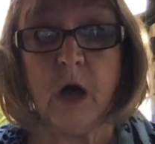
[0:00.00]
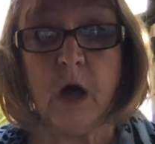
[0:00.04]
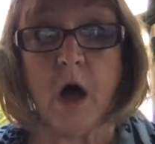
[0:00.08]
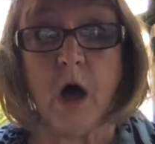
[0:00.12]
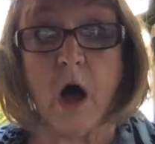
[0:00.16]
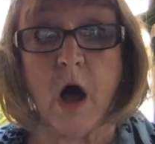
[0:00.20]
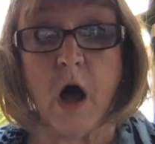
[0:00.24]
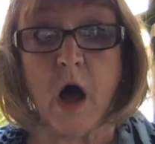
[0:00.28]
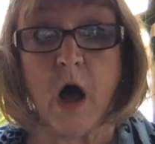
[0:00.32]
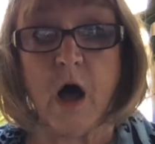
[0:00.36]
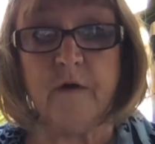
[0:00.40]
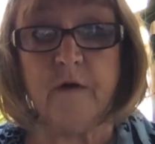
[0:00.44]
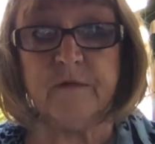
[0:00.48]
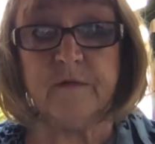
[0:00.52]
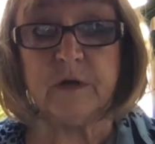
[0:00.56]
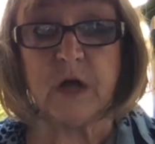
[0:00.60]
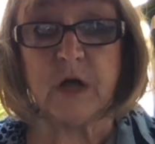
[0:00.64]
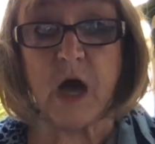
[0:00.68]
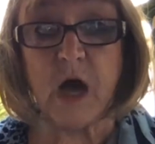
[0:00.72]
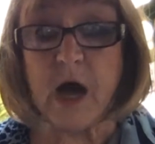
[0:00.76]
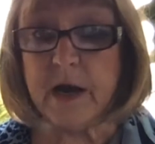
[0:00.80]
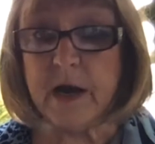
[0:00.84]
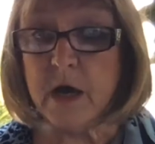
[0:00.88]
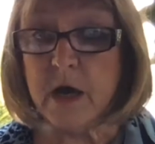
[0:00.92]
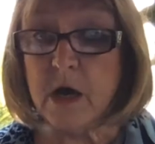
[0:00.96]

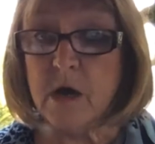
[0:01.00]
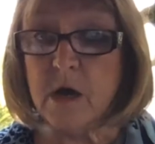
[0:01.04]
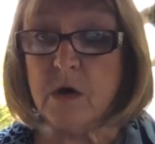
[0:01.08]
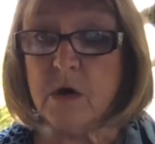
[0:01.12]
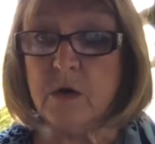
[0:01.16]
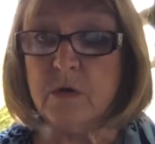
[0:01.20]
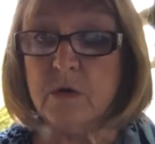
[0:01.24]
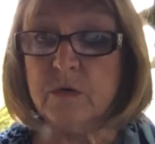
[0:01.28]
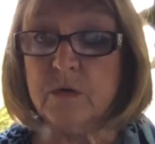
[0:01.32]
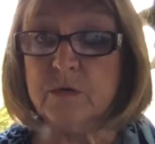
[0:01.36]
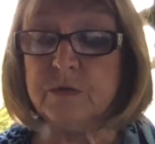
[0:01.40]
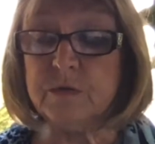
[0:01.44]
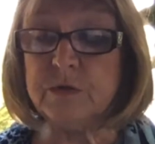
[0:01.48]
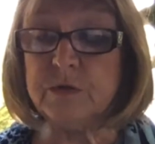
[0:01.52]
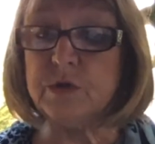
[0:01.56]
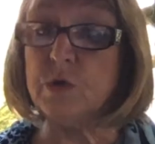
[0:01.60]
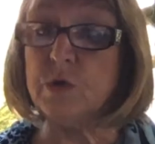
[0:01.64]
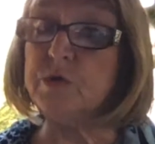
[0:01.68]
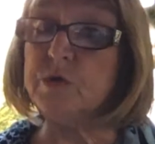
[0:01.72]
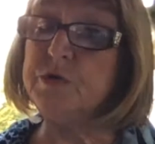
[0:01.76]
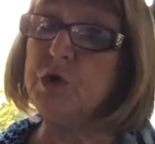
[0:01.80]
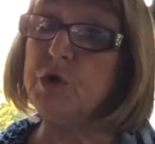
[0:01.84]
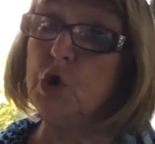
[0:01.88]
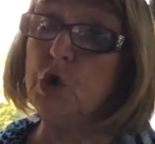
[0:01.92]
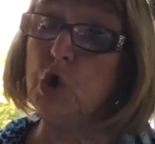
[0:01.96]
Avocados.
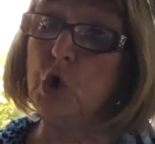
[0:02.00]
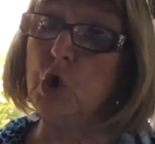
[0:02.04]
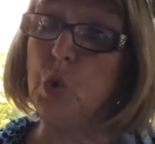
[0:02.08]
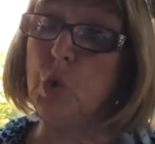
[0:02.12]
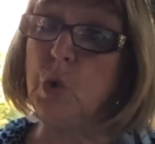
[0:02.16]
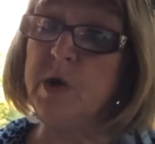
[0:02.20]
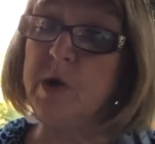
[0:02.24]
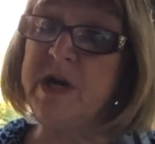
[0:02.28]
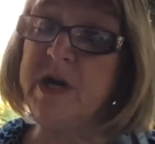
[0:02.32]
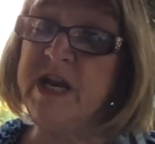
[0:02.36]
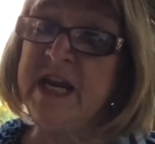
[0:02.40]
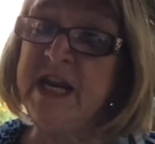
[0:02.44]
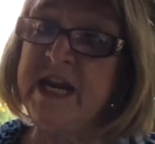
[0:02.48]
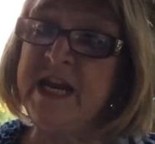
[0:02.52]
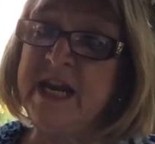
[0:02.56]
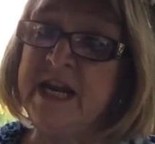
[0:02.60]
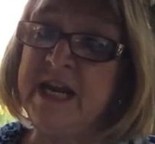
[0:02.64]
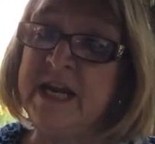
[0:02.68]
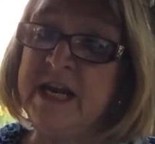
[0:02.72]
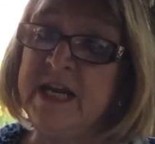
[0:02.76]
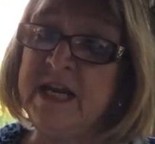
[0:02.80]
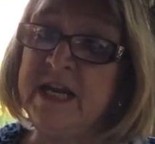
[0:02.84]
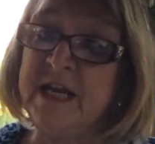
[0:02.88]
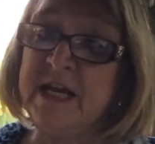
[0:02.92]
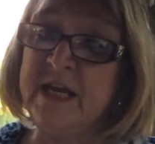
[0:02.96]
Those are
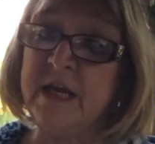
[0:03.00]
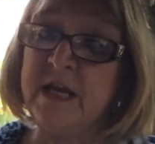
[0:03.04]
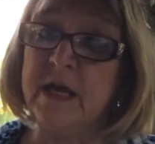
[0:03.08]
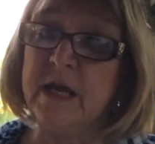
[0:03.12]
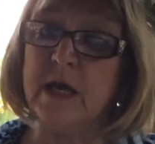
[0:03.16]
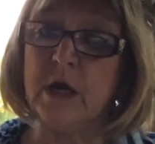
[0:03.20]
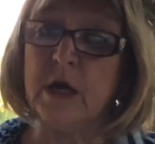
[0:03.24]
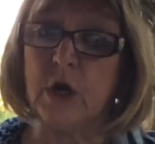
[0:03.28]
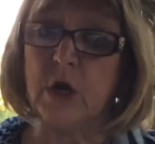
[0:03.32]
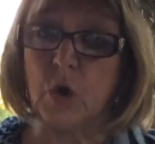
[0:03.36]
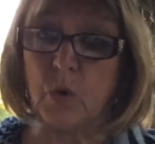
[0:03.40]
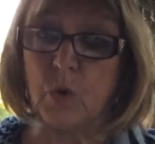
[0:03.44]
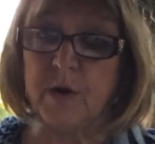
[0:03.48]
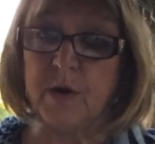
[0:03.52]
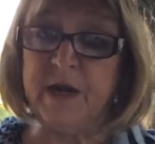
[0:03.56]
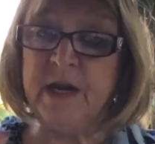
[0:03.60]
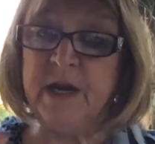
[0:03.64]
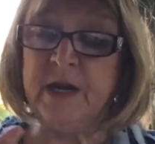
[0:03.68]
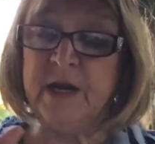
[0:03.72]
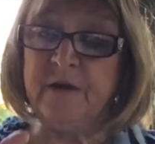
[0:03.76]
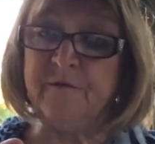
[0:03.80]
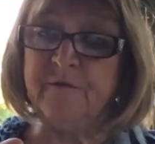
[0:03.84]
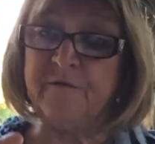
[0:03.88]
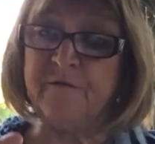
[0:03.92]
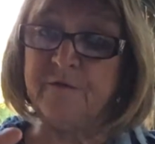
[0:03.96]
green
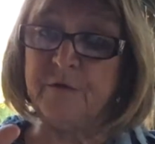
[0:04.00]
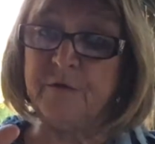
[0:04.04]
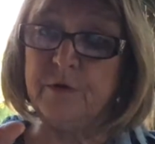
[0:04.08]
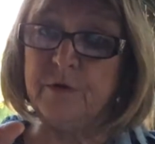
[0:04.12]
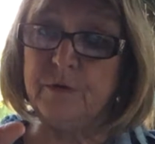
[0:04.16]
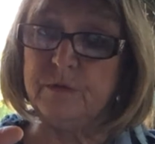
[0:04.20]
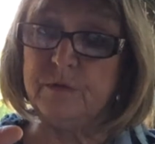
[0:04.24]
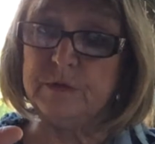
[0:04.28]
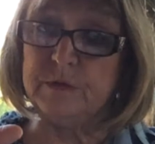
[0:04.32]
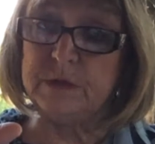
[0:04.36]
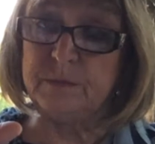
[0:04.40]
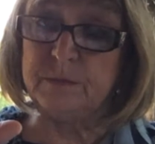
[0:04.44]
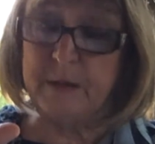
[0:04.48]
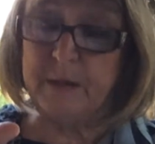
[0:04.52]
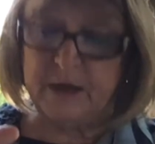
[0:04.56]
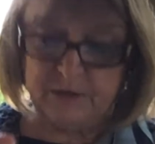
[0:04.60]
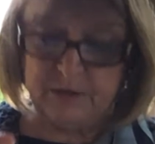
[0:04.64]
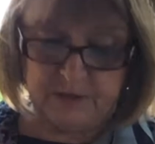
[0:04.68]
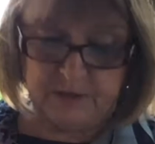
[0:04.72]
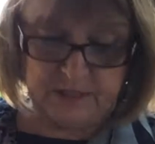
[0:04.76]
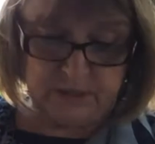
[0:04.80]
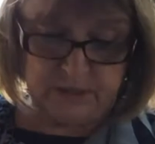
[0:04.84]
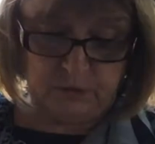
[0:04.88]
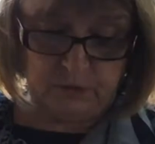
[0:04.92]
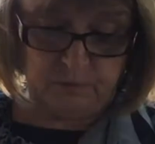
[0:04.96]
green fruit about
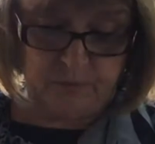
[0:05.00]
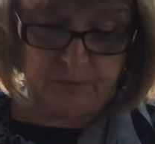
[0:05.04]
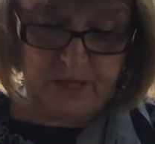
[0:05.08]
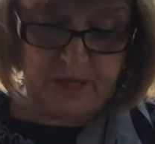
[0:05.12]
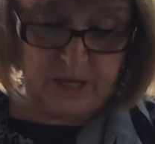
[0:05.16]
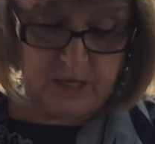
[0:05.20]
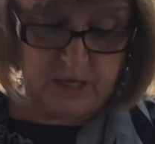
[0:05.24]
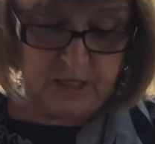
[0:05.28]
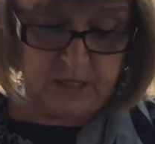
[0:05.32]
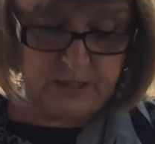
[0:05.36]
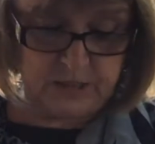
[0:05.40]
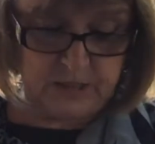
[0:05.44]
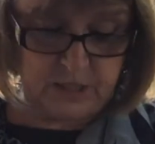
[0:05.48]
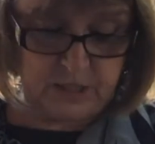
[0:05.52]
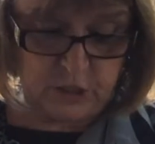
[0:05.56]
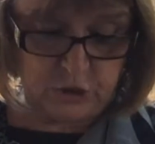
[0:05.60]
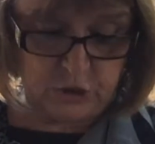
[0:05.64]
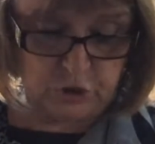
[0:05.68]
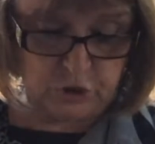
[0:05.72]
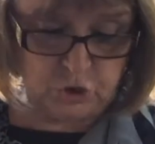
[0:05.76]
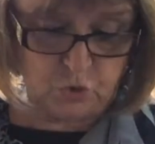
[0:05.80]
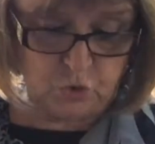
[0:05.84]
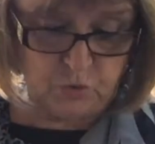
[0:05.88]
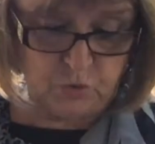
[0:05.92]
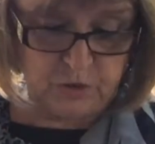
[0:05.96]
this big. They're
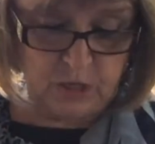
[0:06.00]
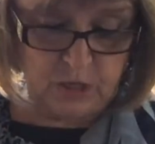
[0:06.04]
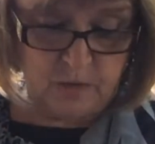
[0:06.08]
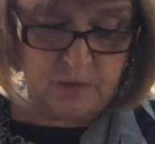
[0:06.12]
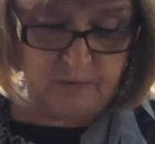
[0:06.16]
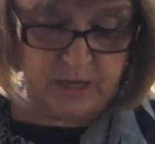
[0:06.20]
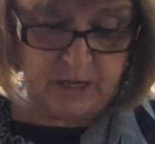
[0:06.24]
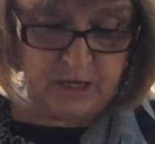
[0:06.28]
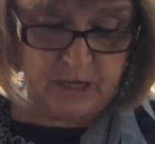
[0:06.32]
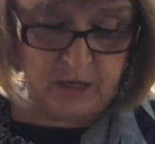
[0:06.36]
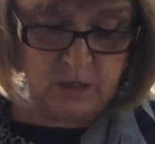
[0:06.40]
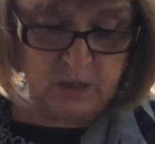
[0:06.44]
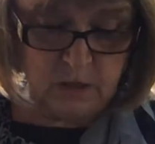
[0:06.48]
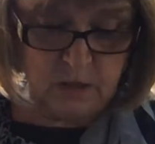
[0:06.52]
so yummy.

**About this task:**
Every line above has to be output exactly; the pictures must be dropped.

**Solution to this task:**
[0:00.00]
[0:00.04]
[0:00.08]
[0:00.12]
[0:00.16]
[0:00.20]
[0:00.24]
[0:00.28]
[0:00.32]
[0:00.36]
[0:00.40]
[0:00.44]
[0:00.48]
[0:00.52]
[0:00.56]
[0:00.60]
[0:00.64]
[0:00.68]
[0:00.72]
[0:00.76]
[0:00.80]
[0:00.84]
[0:00.88]
[0:00.92]
[0:00.96]

[0:01.00]
[0:01.04]
[0:01.08]
[0:01.12]
[0:01.16]
[0:01.20]
[0:01.24]
[0:01.28]
[0:01.32]
[0:01.36]
[0:01.40]
[0:01.44]
[0:01.48]
[0:01.52]
[0:01.56]
[0:01.60]
[0:01.64]
[0:01.68]
[0:01.72]
[0:01.76]
[0:01.80]
[0:01.84]
[0:01.88]
[0:01.92]
[0:01.96]
Avocados.
[0:02.00]
[0:02.04]
[0:02.08]
[0:02.12]
[0:02.16]
[0:02.20]
[0:02.24]
[0:02.28]
[0:02.32]
[0:02.36]
[0:02.40]
[0:02.44]
[0:02.48]
[0:02.52]
[0:02.56]
[0:02.60]
[0:02.64]
[0:02.68]
[0:02.72]
[0:02.76]
[0:02.80]
[0:02.84]
[0:02.88]
[0:02.92]
[0:02.96]
Those are
[0:03.00]
[0:03.04]
[0:03.08]
[0:03.12]
[0:03.16]
[0:03.20]
[0:03.24]
[0:03.28]
[0:03.32]
[0:03.36]
[0:03.40]
[0:03.44]
[0:03.48]
[0:03.52]
[0:03.56]
[0:03.60]
[0:03.64]
[0:03.68]
[0:03.72]
[0:03.76]
[0:03.80]
[0:03.84]
[0:03.88]
[0:03.92]
[0:03.96]
green
[0:04.00]
[0:04.04]
[0:04.08]
[0:04.12]
[0:04.16]
[0:04.20]
[0:04.24]
[0:04.28]
[0:04.32]
[0:04.36]
[0:04.40]
[0:04.44]
[0:04.48]
[0:04.52]
[0:04.56]
[0:04.60]
[0:04.64]
[0:04.68]
[0:04.72]
[0:04.76]
[0:04.80]
[0:04.84]
[0:04.88]
[0:04.92]
[0:04.96]
green fruit about
[0:05.00]
[0:05.04]
[0:05.08]
[0:05.12]
[0:05.16]
[0:05.20]
[0:05.24]
[0:05.28]
[0:05.32]
[0:05.36]
[0:05.40]
[0:05.44]
[0:05.48]
[0:05.52]
[0:05.56]
[0:05.60]
[0:05.64]
[0:05.68]
[0:05.72]
[0:05.76]
[0:05.80]
[0:05.84]
[0:05.88]
[0:05.92]
[0:05.96]
this big. They're
[0:06.00]
[0:06.04]
[0:06.08]
[0:06.12]
[0:06.16]
[0:06.20]
[0:06.24]
[0:06.28]
[0:06.32]
[0:06.36]
[0:06.40]
[0:06.44]
[0:06.48]
[0:06.52]
so yummy.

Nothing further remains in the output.